[Dataset entries]
=====
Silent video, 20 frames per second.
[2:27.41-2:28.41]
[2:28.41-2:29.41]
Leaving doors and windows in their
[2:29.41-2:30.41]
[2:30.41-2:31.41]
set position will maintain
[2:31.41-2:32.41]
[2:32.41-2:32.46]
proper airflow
=====
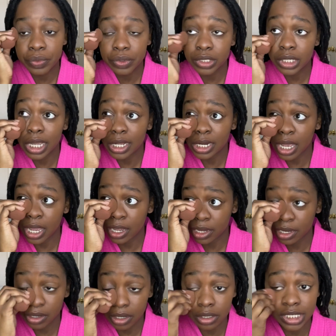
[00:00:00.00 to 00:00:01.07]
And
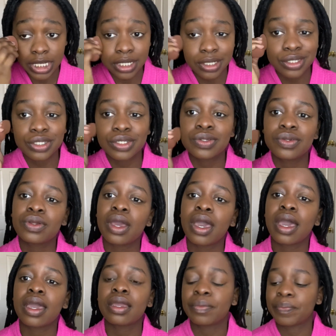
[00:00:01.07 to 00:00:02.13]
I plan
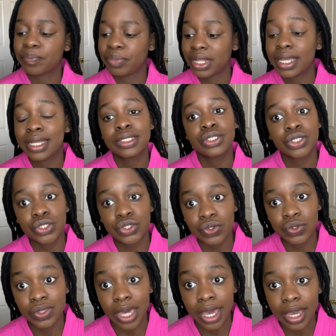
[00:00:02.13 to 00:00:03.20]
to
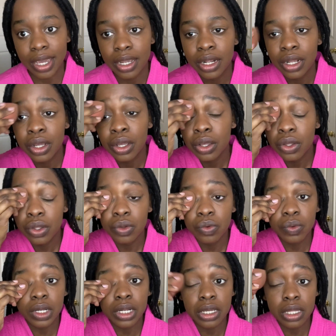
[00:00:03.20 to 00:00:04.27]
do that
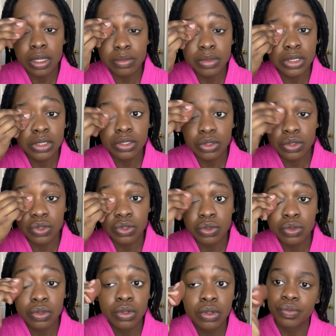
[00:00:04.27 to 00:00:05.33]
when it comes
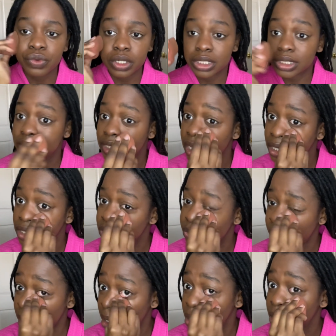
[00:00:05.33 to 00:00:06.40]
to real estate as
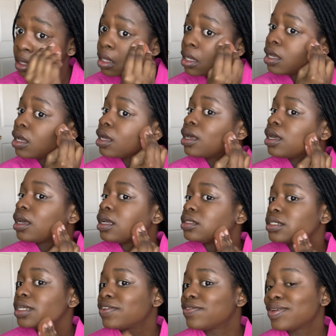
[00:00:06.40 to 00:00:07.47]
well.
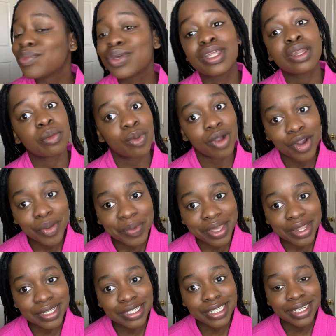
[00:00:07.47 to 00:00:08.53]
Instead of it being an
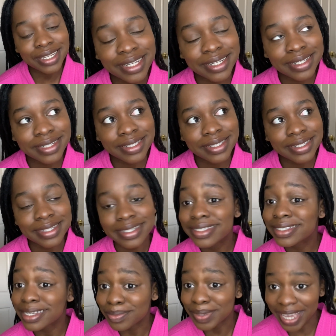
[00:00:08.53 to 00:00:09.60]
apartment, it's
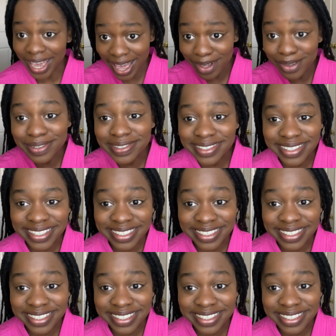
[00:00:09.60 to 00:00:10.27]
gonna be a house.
=====
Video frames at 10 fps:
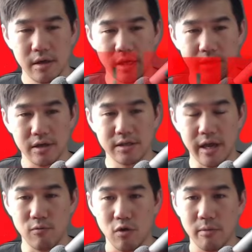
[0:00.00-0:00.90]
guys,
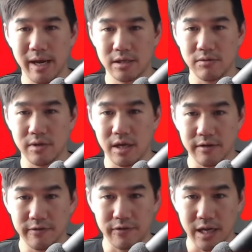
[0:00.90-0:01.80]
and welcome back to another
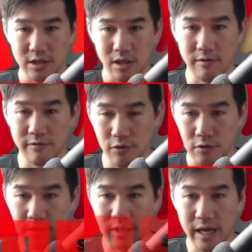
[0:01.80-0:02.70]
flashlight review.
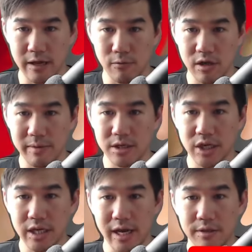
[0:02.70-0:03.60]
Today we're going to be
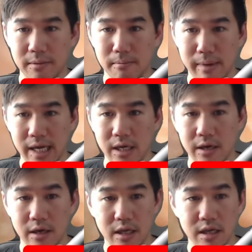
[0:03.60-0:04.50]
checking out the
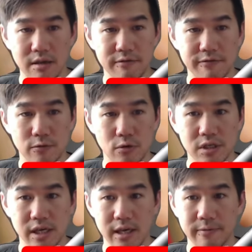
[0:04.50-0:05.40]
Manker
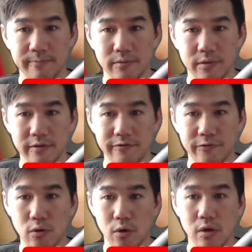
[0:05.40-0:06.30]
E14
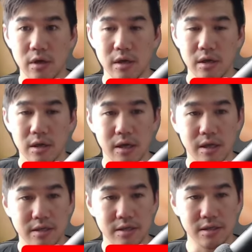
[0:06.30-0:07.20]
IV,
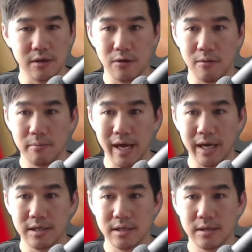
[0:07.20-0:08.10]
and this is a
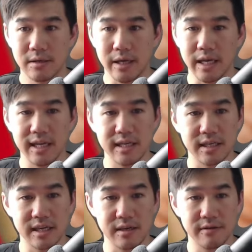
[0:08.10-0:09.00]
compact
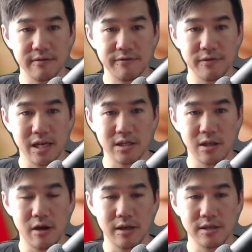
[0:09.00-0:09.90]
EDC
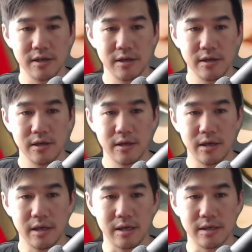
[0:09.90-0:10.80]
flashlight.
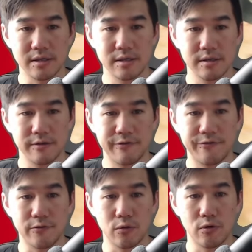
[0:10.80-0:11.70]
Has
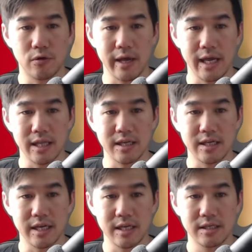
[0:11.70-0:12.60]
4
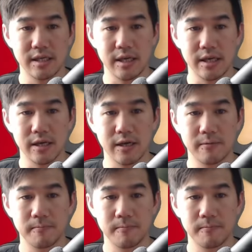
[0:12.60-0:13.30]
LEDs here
=====
Goal of the exercise >>
Count lines above containing "frames" and report only the total.

Response to this task >>
2